Data for processing
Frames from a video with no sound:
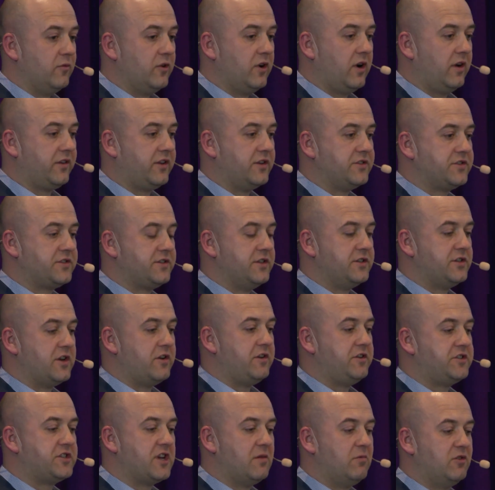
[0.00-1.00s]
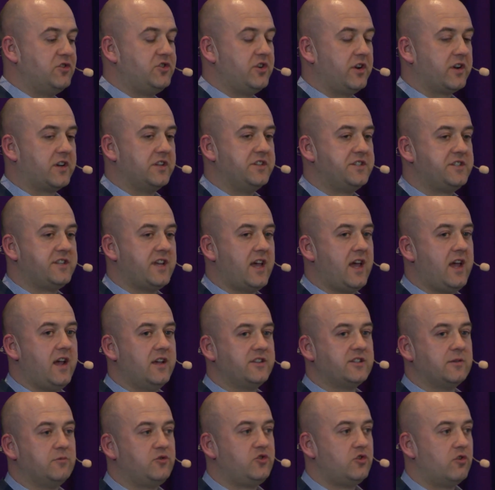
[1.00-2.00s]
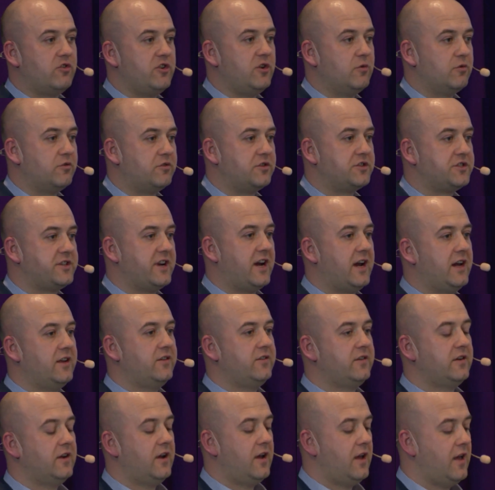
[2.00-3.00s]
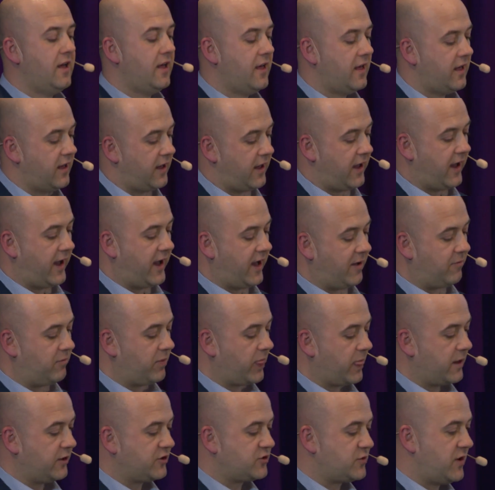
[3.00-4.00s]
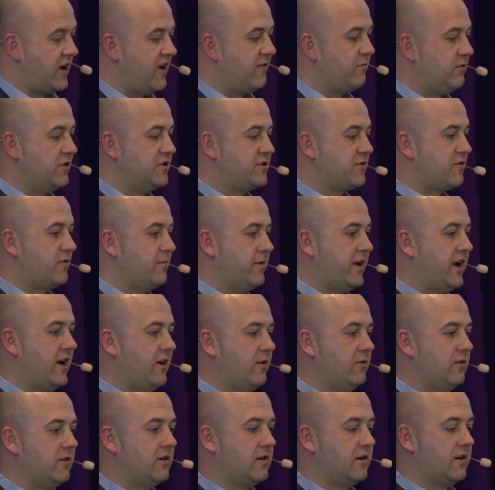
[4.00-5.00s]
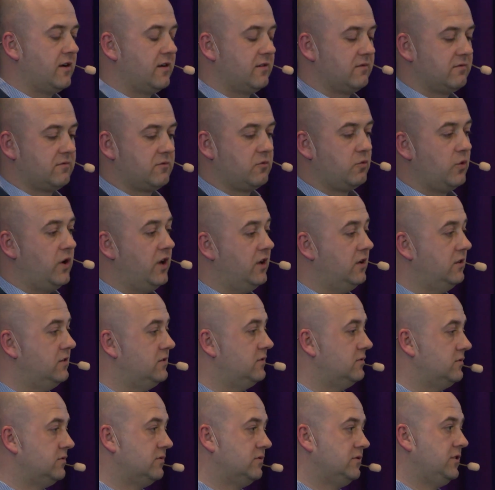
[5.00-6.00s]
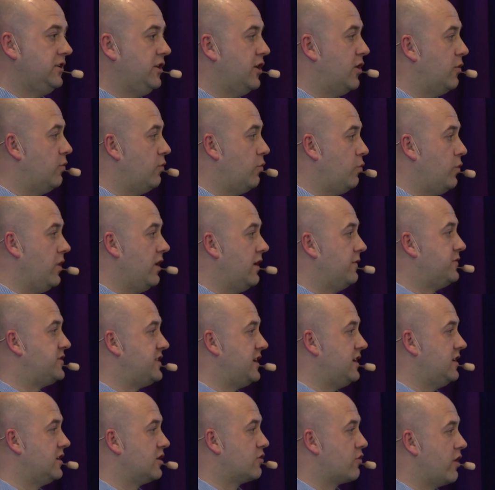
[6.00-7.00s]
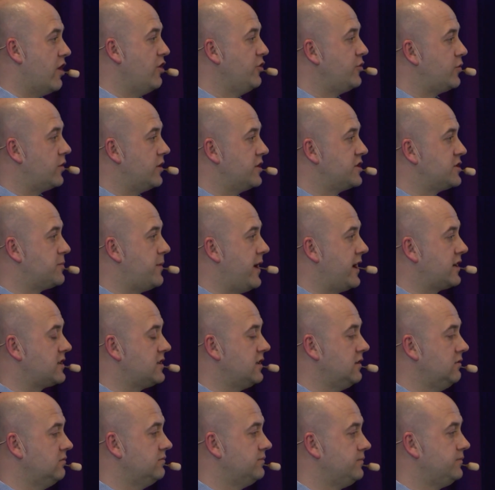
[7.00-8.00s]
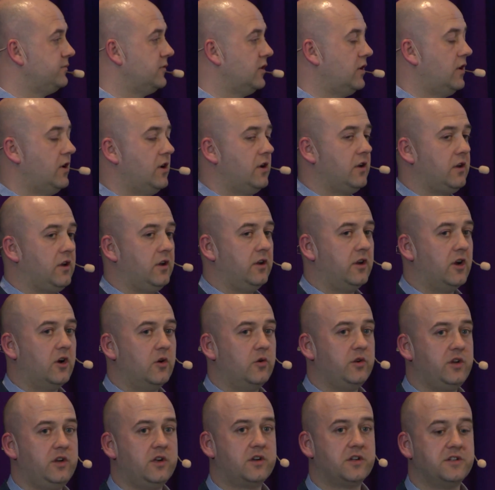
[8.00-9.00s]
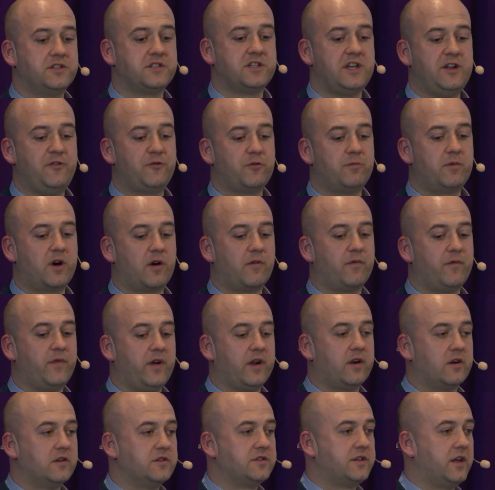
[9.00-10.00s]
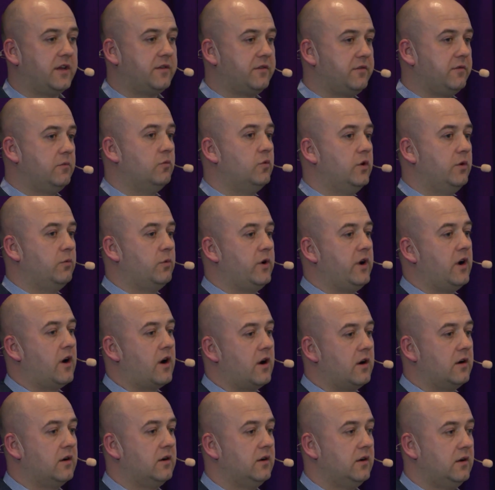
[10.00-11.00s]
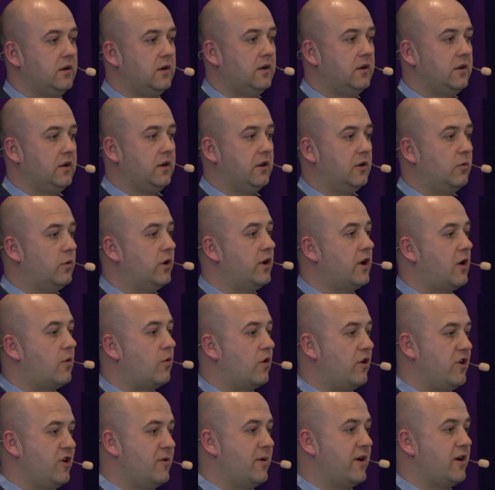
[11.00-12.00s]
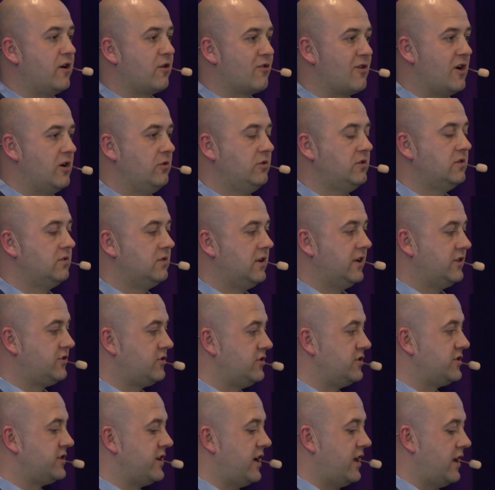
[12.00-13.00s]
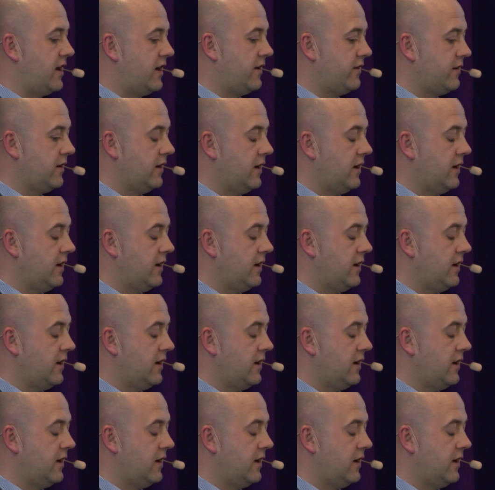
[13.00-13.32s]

There's only so much I can say, as I'm sure you understand. 12 months from now, we'll have seen the growth we're expecting. You know, you can see from our figures that we are, you know, we're not worried about our growth. Let's just say that.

Your assignment
Your copy must reproduce the entries above in full, without their pictures.

Task response
Frames from a video with no sound:
[0.00-1.00s]
[1.00-2.00s]
[2.00-3.00s]
[3.00-4.00s]
[4.00-5.00s]
[5.00-6.00s]
[6.00-7.00s]
[7.00-8.00s]
[8.00-9.00s]
[9.00-10.00s]
[10.00-11.00s]
[11.00-12.00s]
[12.00-13.00s]
[13.00-13.32s]

There's only so much I can say, as I'm sure you understand. 12 months from now, we'll have seen the growth we're expecting. You know, you can see from our figures that we are, you know, we're not worried about our growth. Let's just say that.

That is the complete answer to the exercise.